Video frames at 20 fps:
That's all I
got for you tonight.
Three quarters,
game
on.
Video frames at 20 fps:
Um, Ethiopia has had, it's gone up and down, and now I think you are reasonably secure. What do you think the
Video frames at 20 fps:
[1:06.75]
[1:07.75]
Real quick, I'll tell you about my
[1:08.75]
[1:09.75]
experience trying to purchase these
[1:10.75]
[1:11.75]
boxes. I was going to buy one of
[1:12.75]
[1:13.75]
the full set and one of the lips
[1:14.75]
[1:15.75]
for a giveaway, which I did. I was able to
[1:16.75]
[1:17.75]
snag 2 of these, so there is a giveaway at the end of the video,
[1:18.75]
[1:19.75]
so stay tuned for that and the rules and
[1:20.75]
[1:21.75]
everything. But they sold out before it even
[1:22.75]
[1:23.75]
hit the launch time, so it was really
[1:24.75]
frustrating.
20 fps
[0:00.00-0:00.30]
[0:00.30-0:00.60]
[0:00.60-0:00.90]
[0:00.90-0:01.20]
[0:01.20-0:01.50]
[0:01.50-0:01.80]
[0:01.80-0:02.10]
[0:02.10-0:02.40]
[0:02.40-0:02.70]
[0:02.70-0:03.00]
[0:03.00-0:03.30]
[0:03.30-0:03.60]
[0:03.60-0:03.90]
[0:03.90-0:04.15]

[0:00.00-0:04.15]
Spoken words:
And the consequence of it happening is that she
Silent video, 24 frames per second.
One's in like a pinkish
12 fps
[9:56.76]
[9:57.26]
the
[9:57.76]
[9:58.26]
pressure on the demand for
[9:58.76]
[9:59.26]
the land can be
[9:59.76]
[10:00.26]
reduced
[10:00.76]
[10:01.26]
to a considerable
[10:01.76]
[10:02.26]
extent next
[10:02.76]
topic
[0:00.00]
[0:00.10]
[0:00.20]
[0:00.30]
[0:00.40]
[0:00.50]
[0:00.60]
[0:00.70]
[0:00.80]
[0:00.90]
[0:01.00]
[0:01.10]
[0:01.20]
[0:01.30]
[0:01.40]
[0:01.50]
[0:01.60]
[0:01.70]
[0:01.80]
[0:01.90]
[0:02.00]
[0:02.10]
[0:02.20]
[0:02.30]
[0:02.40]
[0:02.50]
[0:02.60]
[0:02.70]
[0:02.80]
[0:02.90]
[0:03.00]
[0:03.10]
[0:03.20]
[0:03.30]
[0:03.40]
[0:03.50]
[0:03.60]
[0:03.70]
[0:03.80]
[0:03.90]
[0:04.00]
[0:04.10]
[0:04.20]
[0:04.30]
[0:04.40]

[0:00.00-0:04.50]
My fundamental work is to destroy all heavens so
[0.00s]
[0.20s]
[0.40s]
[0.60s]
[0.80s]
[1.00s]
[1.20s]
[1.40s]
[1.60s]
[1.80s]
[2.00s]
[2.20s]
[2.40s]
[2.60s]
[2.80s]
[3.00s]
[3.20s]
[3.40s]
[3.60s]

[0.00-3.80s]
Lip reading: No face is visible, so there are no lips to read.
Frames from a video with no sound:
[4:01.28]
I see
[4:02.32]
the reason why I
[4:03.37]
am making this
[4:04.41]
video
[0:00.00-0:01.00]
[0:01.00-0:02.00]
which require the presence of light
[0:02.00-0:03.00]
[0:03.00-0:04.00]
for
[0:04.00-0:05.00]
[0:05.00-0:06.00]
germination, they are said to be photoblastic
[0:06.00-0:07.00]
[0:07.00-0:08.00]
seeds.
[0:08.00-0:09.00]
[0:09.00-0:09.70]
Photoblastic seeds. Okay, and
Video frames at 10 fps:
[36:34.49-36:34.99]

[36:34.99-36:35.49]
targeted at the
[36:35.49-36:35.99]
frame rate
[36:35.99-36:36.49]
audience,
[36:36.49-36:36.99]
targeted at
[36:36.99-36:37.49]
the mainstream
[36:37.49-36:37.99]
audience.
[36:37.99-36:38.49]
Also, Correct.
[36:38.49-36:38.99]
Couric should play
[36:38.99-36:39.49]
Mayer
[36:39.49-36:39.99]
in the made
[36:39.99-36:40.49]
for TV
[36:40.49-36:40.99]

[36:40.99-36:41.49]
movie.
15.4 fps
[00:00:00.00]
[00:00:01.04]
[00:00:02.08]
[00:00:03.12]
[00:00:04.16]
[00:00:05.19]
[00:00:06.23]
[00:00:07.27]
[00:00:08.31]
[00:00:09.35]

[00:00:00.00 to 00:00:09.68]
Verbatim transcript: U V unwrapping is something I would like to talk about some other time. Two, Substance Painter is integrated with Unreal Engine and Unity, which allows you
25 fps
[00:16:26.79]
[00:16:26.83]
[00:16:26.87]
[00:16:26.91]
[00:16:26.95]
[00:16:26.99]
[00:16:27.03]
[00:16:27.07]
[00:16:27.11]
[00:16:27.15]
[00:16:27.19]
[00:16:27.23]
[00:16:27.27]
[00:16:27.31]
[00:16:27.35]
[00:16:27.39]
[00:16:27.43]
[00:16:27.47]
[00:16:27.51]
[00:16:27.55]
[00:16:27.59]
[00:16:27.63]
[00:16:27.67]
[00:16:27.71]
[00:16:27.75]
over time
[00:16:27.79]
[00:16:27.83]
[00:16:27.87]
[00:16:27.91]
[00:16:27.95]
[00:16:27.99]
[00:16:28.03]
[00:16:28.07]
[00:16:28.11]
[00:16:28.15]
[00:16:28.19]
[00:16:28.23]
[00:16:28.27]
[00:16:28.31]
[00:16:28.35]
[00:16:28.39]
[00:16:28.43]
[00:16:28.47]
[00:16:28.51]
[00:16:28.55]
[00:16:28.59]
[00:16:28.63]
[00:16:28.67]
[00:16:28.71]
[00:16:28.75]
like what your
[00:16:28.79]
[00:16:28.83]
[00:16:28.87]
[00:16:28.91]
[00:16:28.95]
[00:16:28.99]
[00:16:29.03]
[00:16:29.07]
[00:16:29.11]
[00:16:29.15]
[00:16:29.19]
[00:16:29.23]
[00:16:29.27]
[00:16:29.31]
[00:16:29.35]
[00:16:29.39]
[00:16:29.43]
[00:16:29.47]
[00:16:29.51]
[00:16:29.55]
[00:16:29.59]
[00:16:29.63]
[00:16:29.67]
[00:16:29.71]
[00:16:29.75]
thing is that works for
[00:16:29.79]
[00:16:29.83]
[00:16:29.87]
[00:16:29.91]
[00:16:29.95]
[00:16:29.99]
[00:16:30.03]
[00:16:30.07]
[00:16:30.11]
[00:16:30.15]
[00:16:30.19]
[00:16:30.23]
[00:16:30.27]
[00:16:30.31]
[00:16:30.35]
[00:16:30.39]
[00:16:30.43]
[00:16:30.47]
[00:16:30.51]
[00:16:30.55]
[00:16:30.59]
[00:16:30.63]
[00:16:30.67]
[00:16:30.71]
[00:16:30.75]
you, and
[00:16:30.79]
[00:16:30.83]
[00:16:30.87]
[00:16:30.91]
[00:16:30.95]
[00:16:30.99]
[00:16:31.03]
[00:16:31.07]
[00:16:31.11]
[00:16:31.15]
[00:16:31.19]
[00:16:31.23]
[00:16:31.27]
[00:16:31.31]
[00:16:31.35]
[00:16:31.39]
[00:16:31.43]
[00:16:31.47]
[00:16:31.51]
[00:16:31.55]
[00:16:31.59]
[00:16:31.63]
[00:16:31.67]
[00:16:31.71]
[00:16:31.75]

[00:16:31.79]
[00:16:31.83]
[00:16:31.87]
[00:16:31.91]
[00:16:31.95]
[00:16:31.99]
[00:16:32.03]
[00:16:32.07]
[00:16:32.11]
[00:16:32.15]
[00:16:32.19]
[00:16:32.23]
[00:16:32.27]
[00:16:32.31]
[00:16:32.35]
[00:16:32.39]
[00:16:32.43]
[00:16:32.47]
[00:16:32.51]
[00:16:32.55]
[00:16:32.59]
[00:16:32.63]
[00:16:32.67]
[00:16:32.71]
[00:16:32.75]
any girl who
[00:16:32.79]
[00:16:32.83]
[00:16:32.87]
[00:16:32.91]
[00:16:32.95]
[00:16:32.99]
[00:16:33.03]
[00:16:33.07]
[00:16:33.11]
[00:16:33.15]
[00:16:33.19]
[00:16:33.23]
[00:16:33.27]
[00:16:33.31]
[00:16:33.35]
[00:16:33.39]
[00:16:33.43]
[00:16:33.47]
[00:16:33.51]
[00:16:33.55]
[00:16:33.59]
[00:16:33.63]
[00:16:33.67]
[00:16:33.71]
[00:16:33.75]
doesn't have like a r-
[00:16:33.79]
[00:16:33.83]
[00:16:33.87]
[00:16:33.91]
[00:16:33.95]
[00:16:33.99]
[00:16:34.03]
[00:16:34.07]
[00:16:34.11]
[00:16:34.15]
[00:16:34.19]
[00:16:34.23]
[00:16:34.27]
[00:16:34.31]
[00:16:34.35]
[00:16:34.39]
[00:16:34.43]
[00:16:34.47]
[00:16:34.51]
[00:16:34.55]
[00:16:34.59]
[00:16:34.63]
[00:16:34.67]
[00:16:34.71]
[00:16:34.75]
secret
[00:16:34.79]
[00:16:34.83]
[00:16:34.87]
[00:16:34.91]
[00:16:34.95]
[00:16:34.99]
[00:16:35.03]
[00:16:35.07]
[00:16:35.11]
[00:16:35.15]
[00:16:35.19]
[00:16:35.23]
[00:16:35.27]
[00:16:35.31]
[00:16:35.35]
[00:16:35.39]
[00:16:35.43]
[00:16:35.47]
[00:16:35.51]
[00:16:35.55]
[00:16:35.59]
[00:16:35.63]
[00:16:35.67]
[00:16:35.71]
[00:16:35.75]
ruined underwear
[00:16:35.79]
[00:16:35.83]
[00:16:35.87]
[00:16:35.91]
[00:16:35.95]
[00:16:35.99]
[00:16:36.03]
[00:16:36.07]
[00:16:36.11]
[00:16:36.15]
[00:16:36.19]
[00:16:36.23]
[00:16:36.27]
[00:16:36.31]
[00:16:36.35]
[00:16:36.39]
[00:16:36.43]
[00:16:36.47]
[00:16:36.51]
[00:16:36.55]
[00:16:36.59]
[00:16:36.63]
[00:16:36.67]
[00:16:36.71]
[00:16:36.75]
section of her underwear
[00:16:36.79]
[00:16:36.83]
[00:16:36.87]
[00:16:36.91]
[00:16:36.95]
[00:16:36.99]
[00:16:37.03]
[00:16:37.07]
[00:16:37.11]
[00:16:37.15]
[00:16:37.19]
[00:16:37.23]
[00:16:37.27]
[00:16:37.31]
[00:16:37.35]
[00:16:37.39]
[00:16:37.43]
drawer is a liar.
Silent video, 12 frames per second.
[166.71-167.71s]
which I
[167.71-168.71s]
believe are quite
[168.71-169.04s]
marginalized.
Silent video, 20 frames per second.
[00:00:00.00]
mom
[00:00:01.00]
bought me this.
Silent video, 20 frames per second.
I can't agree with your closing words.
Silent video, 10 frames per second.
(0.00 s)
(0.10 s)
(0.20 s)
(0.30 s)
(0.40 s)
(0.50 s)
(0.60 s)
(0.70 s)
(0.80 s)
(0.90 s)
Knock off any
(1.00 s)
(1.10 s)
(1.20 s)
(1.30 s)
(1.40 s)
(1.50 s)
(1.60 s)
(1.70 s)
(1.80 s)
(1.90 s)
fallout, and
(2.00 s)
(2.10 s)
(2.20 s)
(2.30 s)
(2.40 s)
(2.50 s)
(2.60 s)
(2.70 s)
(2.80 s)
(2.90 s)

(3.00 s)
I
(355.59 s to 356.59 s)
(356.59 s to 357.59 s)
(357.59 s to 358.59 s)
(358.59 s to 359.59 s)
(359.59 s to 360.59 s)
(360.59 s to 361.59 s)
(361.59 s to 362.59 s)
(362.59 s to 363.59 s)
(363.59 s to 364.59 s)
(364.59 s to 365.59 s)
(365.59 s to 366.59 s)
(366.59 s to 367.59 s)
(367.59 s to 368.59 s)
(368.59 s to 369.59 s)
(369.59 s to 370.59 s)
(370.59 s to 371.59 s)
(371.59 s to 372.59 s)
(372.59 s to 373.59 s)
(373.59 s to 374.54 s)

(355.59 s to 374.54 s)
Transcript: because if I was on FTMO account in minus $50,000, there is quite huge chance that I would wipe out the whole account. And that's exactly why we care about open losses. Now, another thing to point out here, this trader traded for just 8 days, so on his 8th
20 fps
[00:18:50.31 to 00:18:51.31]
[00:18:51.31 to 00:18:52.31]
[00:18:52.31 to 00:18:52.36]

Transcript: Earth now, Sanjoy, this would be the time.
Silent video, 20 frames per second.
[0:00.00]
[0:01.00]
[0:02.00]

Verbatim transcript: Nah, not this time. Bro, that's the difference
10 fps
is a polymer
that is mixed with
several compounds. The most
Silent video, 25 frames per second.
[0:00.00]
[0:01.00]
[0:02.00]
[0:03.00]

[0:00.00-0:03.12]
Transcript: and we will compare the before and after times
-*-*-
• [TASK BRIEF]
Restate, please, word for word the span of records running from the first line to the line bearing "[0:00.00-0:04.15]", both included, and nothing outside it.

• [TASK ANSWER]
Video frames at 20 fps:
That's all I
got for you tonight.
Three quarters,
game
on.
Video frames at 20 fps:
Um, Ethiopia has had, it's gone up and down, and now I think you are reasonably secure. What do you think the
Video frames at 20 fps:
[1:06.75]
[1:07.75]
Real quick, I'll tell you about my
[1:08.75]
[1:09.75]
experience trying to purchase these
[1:10.75]
[1:11.75]
boxes. I was going to buy one of
[1:12.75]
[1:13.75]
the full set and one of the lips
[1:14.75]
[1:15.75]
for a giveaway, which I did. I was able to
[1:16.75]
[1:17.75]
snag 2 of these, so there is a giveaway at the end of the video,
[1:18.75]
[1:19.75]
so stay tuned for that and the rules and
[1:20.75]
[1:21.75]
everything. But they sold out before it even
[1:22.75]
[1:23.75]
hit the launch time, so it was really
[1:24.75]
frustrating.
20 fps
[0:00.00-0:00.30]
[0:00.30-0:00.60]
[0:00.60-0:00.90]
[0:00.90-0:01.20]
[0:01.20-0:01.50]
[0:01.50-0:01.80]
[0:01.80-0:02.10]
[0:02.10-0:02.40]
[0:02.40-0:02.70]
[0:02.70-0:03.00]
[0:03.00-0:03.30]
[0:03.30-0:03.60]
[0:03.60-0:03.90]
[0:03.90-0:04.15]

[0:00.00-0:04.15]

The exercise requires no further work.